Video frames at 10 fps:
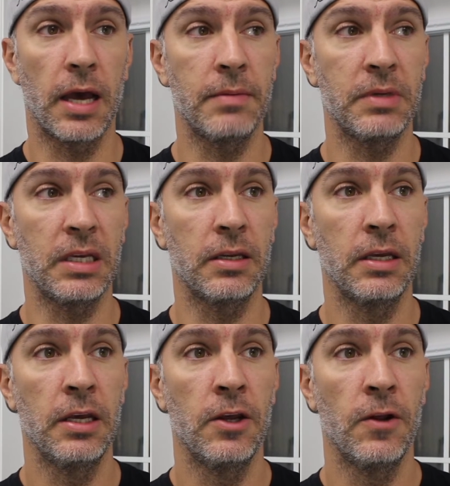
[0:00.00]
I mean,
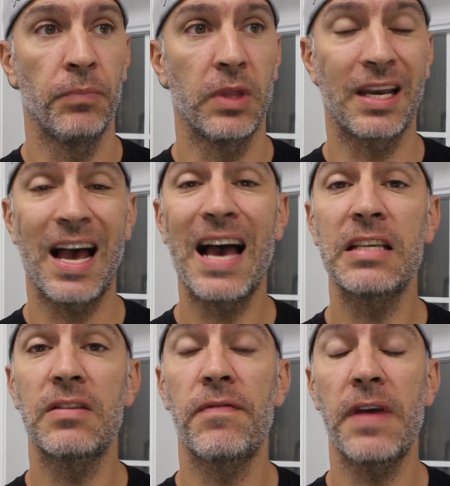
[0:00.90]
the
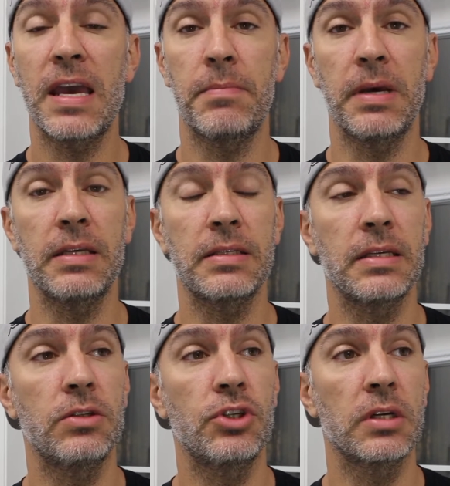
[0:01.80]
guy's fan base
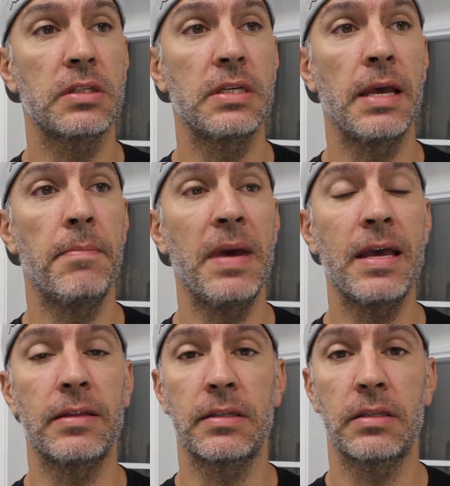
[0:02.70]
is just
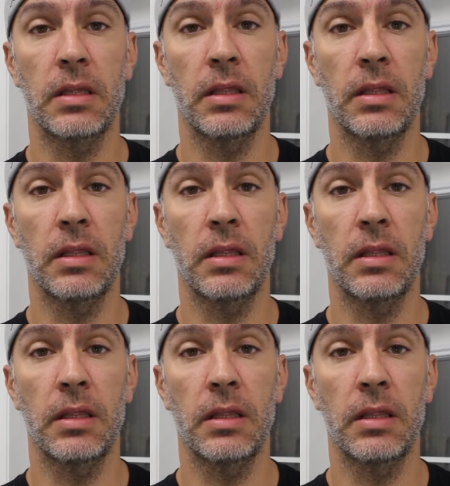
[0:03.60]
immense.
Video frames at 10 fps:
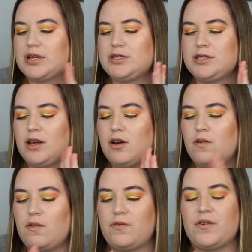
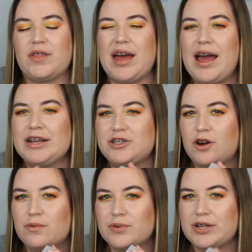So for that, I
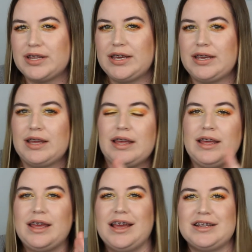don't really,
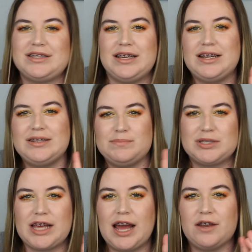it
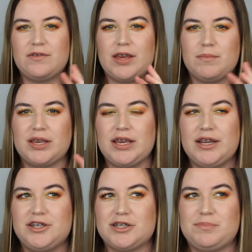seems kind of
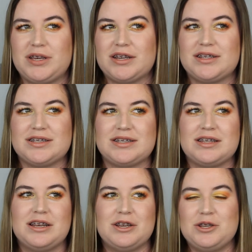gimmicky just
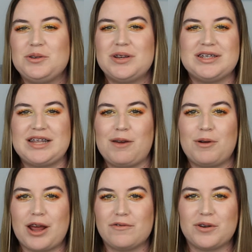because you could say
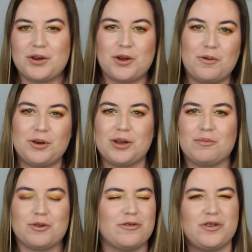whatever and no one can
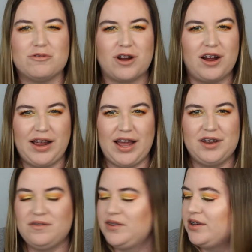prove you wrong
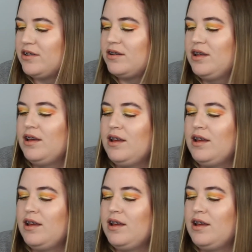kind of deal.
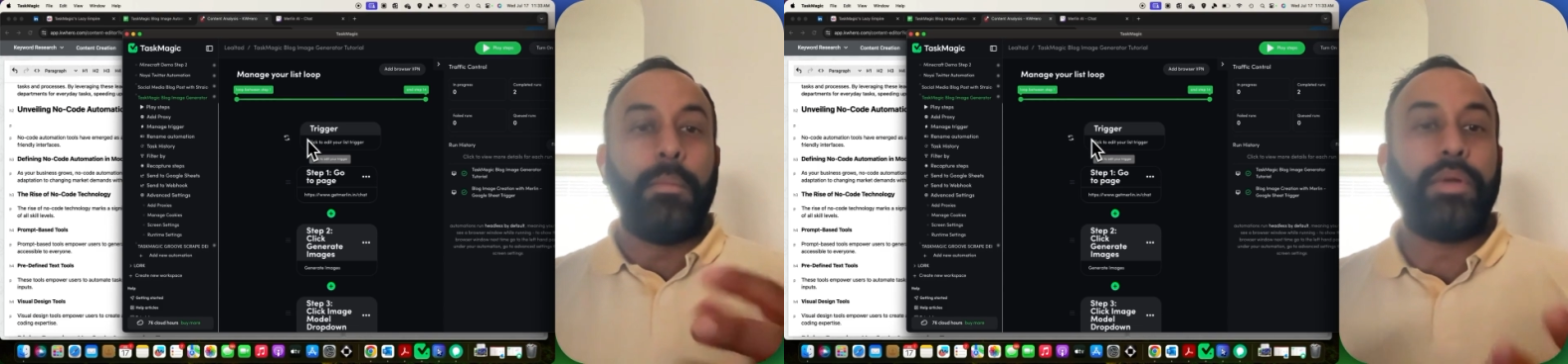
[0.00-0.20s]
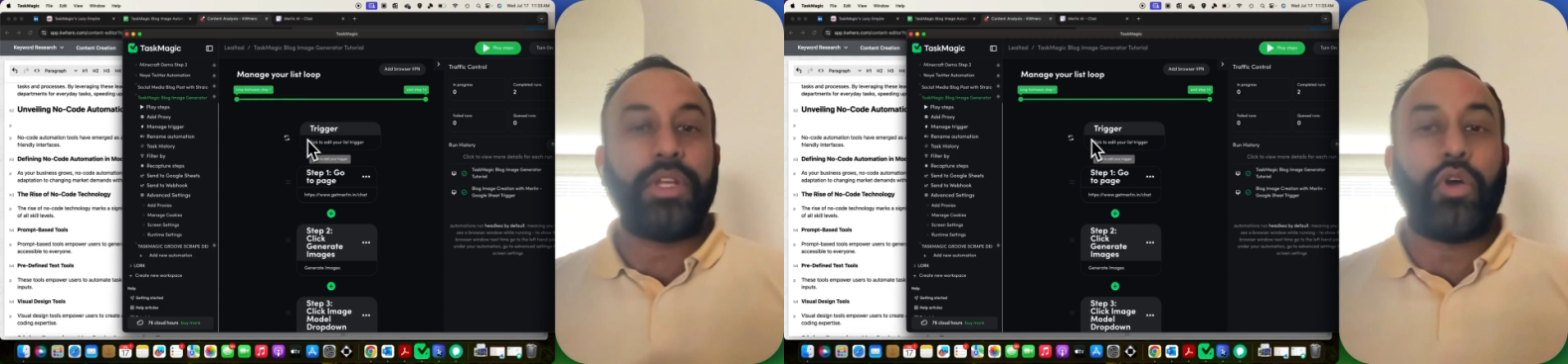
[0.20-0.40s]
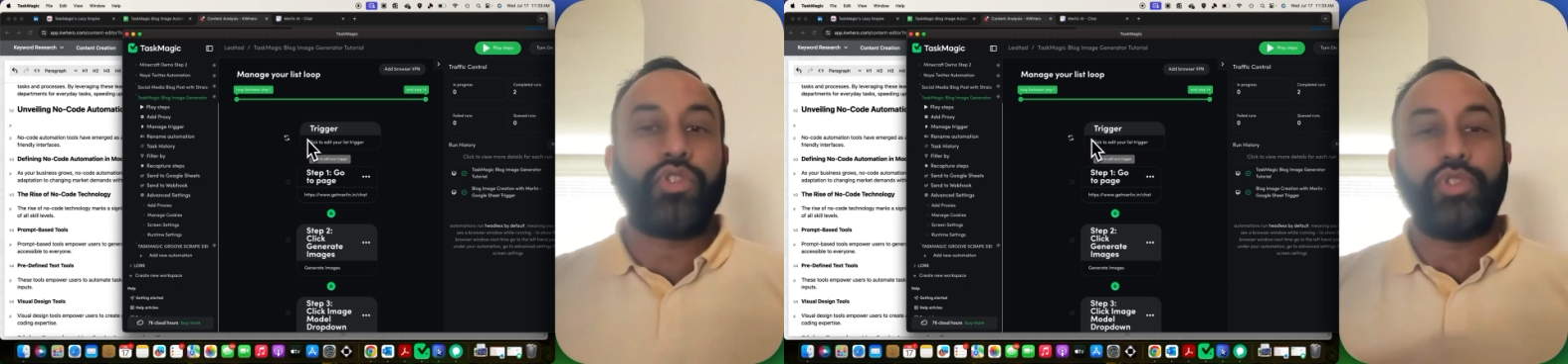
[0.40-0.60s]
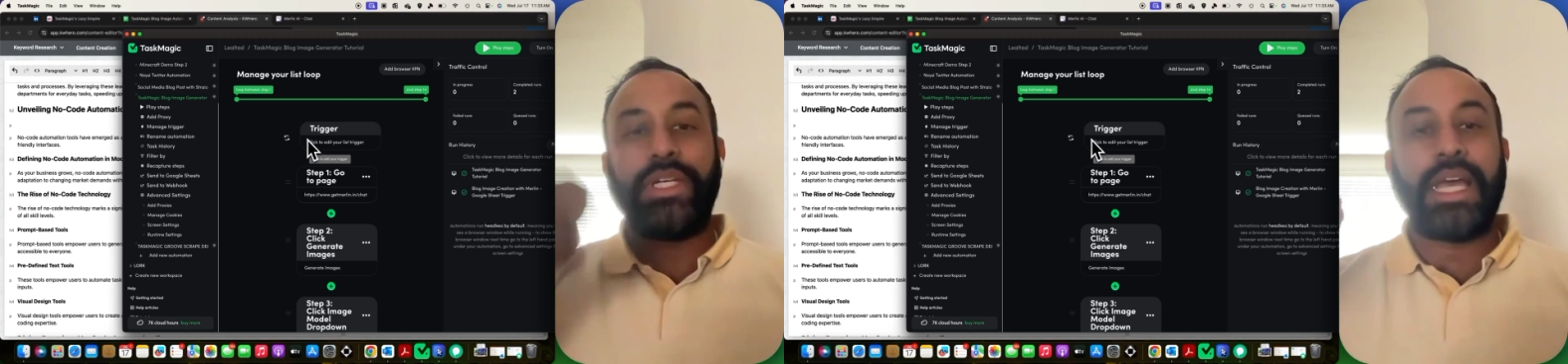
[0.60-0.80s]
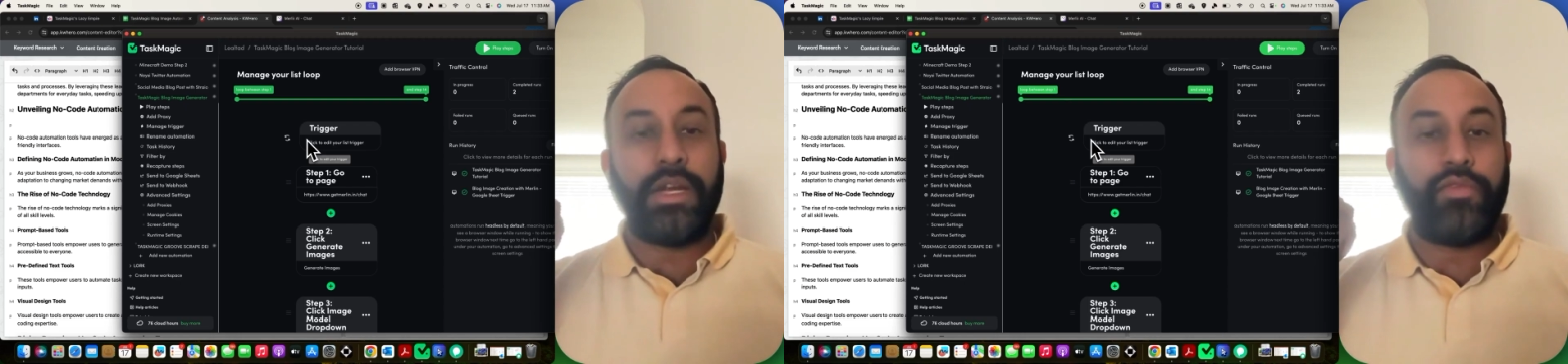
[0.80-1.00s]
but then also
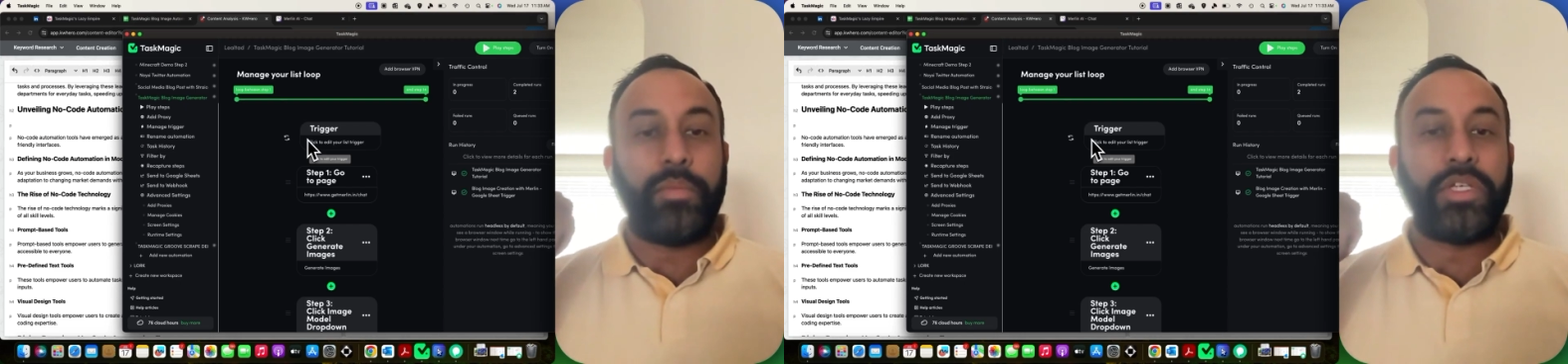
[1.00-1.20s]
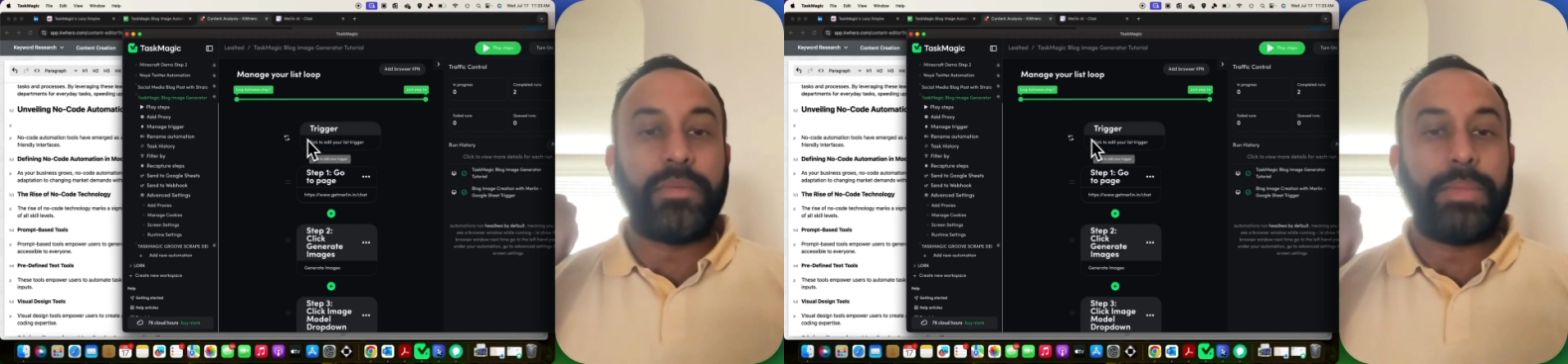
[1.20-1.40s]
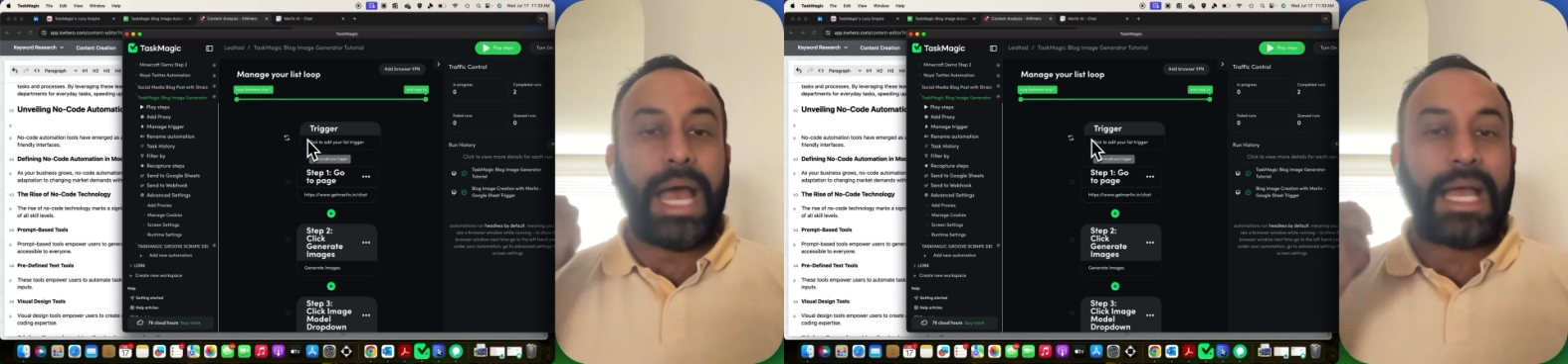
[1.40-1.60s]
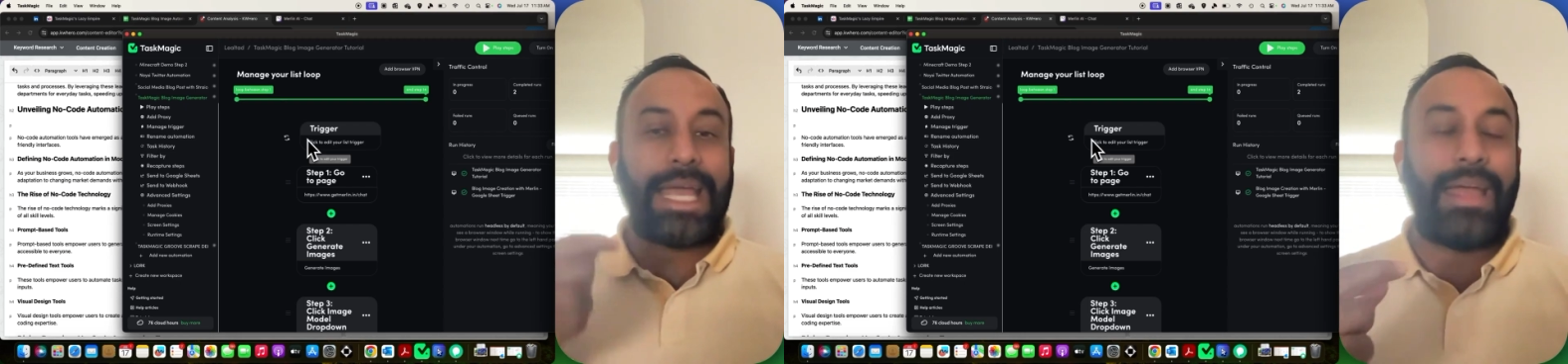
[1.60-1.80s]
to get information back.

--

### Required work
For this exercise, retype the data above exactly and skip every image.

### Your solution
Video frames at 10 fps:
[0:00.00]
I mean,
[0:00.90]
the
[0:01.80]
guy's fan base
[0:02.70]
is just
[0:03.60]
immense.
Video frames at 10 fps:
So for that, I
don't really,
it
seems kind of
gimmicky just
because you could say
whatever and no one can
prove you wrong
kind of deal.
[0.00-0.20s]
[0.20-0.40s]
[0.40-0.60s]
[0.60-0.80s]
[0.80-1.00s]
but then also
[1.00-1.20s]
[1.20-1.40s]
[1.40-1.60s]
[1.60-1.80s]
to get information back.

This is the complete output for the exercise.